▸ **YOUR GOAL**: Using the data below, reproduce exactly the lines from the line with "[00:00:03.95]" to the line with "[00:00:05.60]", both included; pictures must be dropped.

RAW DATA START

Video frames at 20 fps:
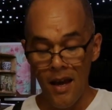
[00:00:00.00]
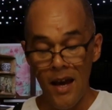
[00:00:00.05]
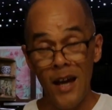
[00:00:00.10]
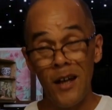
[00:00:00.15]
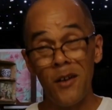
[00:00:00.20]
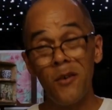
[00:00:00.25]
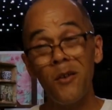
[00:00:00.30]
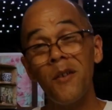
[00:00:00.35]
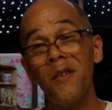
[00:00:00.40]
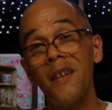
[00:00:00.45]

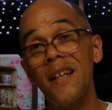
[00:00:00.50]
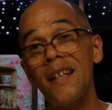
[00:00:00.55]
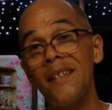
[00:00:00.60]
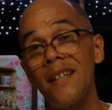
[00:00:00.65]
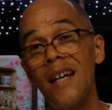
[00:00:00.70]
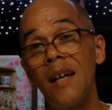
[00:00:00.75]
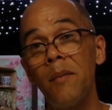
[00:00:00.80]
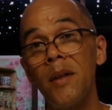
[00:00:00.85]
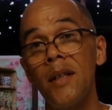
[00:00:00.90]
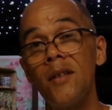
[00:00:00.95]
And all of that
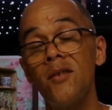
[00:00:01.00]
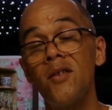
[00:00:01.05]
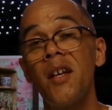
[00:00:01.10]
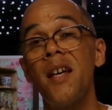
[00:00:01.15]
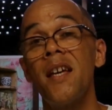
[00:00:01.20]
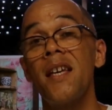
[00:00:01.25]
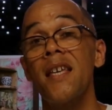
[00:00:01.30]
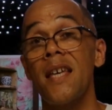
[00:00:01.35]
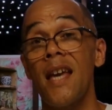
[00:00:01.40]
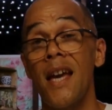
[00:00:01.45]
damage
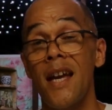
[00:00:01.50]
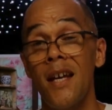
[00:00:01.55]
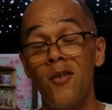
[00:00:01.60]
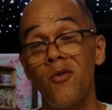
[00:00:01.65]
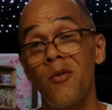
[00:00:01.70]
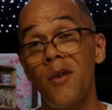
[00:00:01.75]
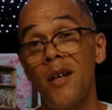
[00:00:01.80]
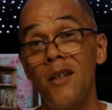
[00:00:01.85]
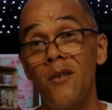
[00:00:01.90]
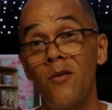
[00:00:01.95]
can
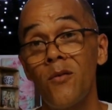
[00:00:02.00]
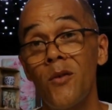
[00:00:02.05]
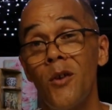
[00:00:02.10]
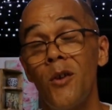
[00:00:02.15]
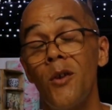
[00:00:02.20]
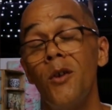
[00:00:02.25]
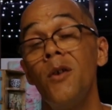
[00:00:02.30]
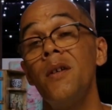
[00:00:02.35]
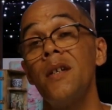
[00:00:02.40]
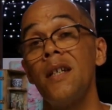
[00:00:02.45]

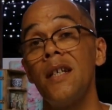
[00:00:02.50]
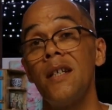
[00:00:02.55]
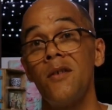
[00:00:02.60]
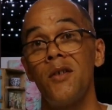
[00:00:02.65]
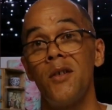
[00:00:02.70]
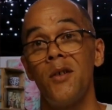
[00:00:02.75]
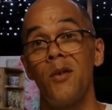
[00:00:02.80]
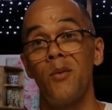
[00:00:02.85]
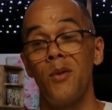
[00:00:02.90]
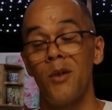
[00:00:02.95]
transfer
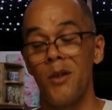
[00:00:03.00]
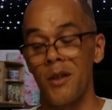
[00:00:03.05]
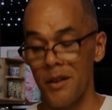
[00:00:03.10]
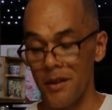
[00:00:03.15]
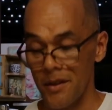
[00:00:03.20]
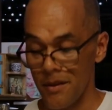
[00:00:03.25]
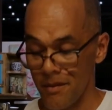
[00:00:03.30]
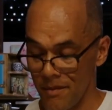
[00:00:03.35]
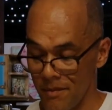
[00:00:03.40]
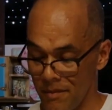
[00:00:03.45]
into your work.
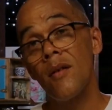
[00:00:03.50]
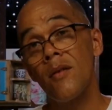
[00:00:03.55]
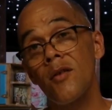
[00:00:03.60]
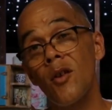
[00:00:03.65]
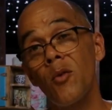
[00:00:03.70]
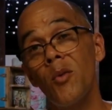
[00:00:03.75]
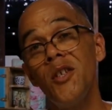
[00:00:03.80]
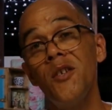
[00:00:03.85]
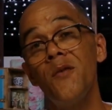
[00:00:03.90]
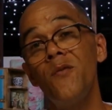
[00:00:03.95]
So
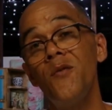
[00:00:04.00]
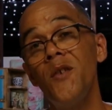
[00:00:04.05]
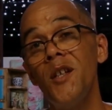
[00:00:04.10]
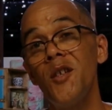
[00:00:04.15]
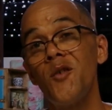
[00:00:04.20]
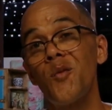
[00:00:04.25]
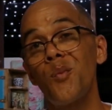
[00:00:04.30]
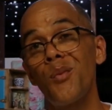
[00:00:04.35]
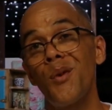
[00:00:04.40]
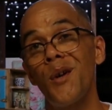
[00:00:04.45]
when you
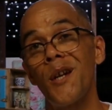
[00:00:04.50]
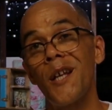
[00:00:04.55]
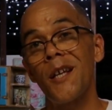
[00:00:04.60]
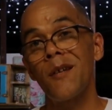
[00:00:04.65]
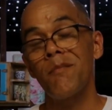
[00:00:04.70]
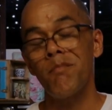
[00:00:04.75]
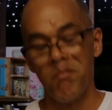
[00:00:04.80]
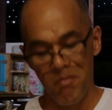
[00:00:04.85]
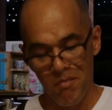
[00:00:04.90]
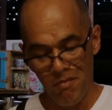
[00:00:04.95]
finish printing,
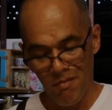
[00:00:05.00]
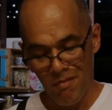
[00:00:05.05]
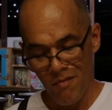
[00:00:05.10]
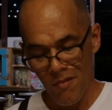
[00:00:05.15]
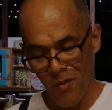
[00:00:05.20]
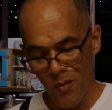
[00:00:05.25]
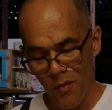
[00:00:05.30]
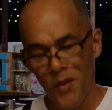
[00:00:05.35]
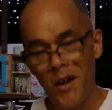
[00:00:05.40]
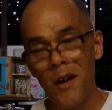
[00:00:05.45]

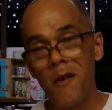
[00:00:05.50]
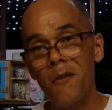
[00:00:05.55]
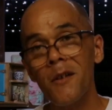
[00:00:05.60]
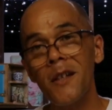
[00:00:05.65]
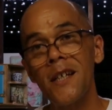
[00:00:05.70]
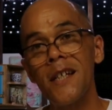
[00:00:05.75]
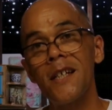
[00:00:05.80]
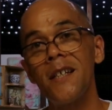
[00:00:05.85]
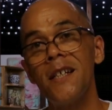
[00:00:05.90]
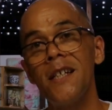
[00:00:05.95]

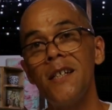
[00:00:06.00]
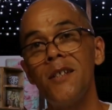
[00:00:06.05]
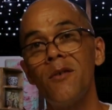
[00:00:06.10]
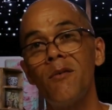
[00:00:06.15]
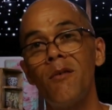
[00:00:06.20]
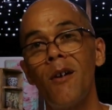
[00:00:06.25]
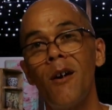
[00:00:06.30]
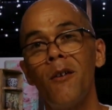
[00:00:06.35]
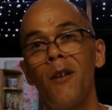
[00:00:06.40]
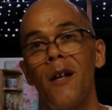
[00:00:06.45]
thoroughly clean your
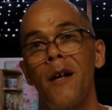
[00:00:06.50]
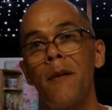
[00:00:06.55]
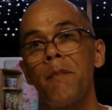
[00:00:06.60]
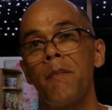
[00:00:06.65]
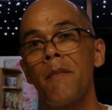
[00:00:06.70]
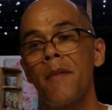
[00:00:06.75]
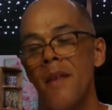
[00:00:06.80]
roller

RAW DATA END

▸ **COMPLETED EXERCISE**:
[00:00:03.95]
So
[00:00:04.00]
[00:00:04.05]
[00:00:04.10]
[00:00:04.15]
[00:00:04.20]
[00:00:04.25]
[00:00:04.30]
[00:00:04.35]
[00:00:04.40]
[00:00:04.45]
when you
[00:00:04.50]
[00:00:04.55]
[00:00:04.60]
[00:00:04.65]
[00:00:04.70]
[00:00:04.75]
[00:00:04.80]
[00:00:04.85]
[00:00:04.90]
[00:00:04.95]
finish printing,
[00:00:05.00]
[00:00:05.05]
[00:00:05.10]
[00:00:05.15]
[00:00:05.20]
[00:00:05.25]
[00:00:05.30]
[00:00:05.35]
[00:00:05.40]
[00:00:05.45]

[00:00:05.50]
[00:00:05.55]
[00:00:05.60]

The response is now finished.